The novel has many humorous interludes, when Ilarion checks Zuriko's school leaving certificate for his suspicious Granny, he concludes it must be Zuriko's and not a forgery because "there is not a single good mark to be found in it".
Still the certificate is enough for Zuriko to leave his village in Guria and travel to Tbilisi to be a student.

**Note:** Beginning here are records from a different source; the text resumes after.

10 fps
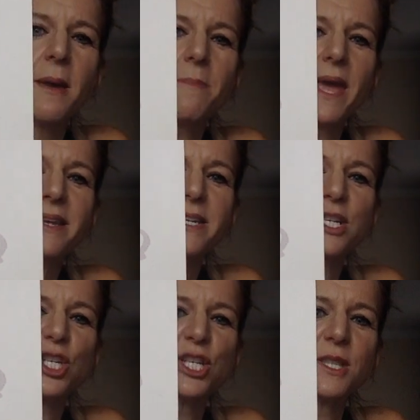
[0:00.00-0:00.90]
Pay
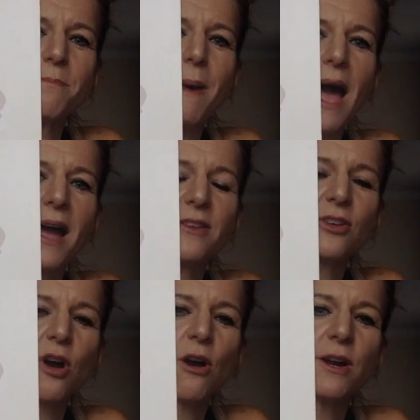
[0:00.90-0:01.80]
attention to the back of
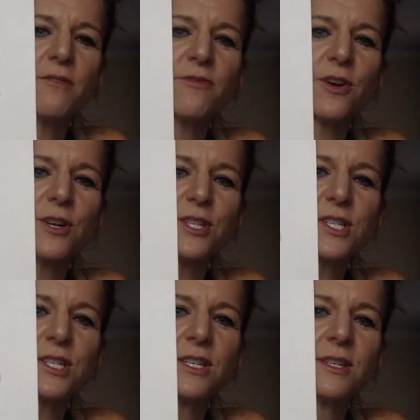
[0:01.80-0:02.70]
the card at
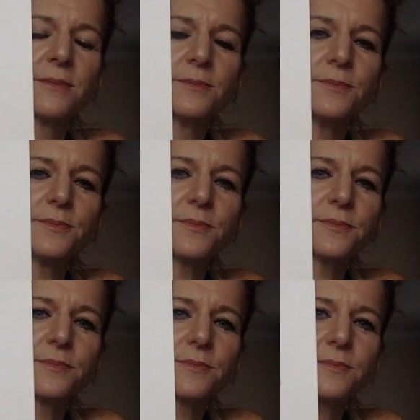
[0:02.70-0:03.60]
first.
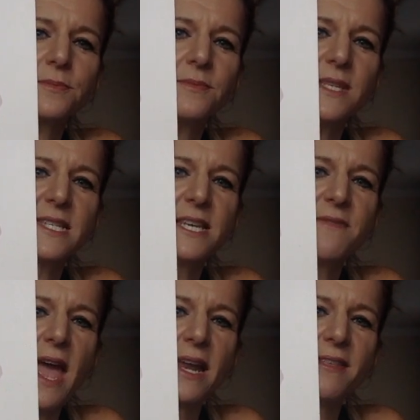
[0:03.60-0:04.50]
See
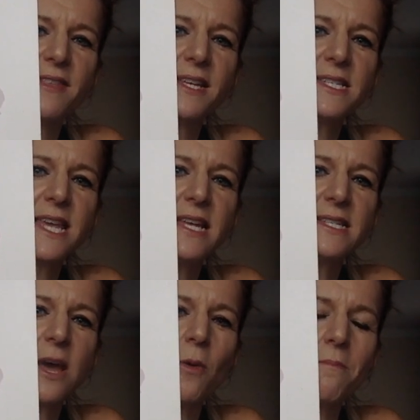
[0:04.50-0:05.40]
if anything
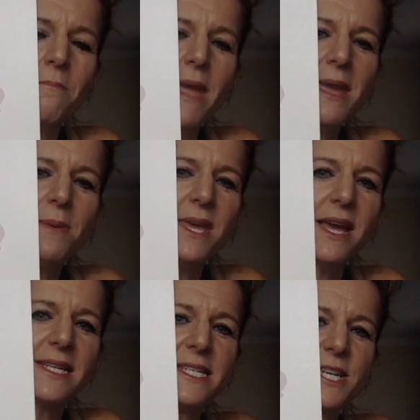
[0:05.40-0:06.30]
stands out. Maybe
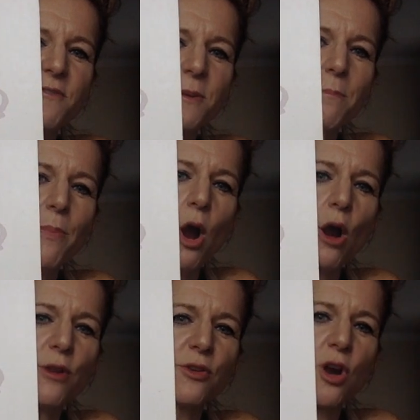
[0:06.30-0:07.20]
a different
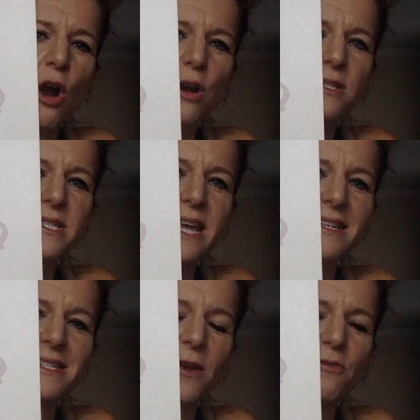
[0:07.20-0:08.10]
part of the card
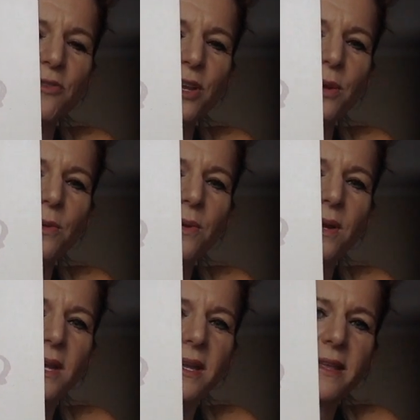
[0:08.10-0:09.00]
stands out for you
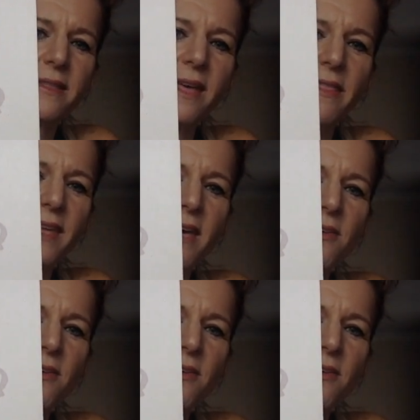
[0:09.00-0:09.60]
than the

Zuriko is far from a model student and can't make head or tail of Political Economy, he flunked the first year. He lodges with a landlady he calls Aunt Martha, who pesters him to study so he can get a grant and pay her rent. But her pestering is to no avail. Zuriko's university years are interspersed with Summers in the village. Iliko and Ilarion are often pranking the other. Ilarion and Zuriko put a message in a claypot in Iliko's vineyard saying his father had buried treasure under the apple tree. when Iliko reads the message Zuriko has to leave "To keep myself from laughing and so spoiling the entire hoax. I said I was terribly thirsty and ran down to the spring." Iliko spends the night digging a large hole to no avail. On another occasion Ilarion steals Iliko's wood, Iliko thought this might happen and with Zuriko had put primed dynamite in the logs. later around a fire, Zuriko realises it is Ilarion who had stolen the wood and tells him to get down just in time as the dynamite explodes knocking the cauldron distilling cha-cha over.
The story is a wonderful evocation of village life in forties Georgia, the characters aren't too bright but they have a loving bond for each other. There is plenty of time for eating, drinking cha-cha and dreaming up crazy ideas. There is also a couple of love interests to tug at Zuriko's heart strings: Mari in the village and Zira in the city.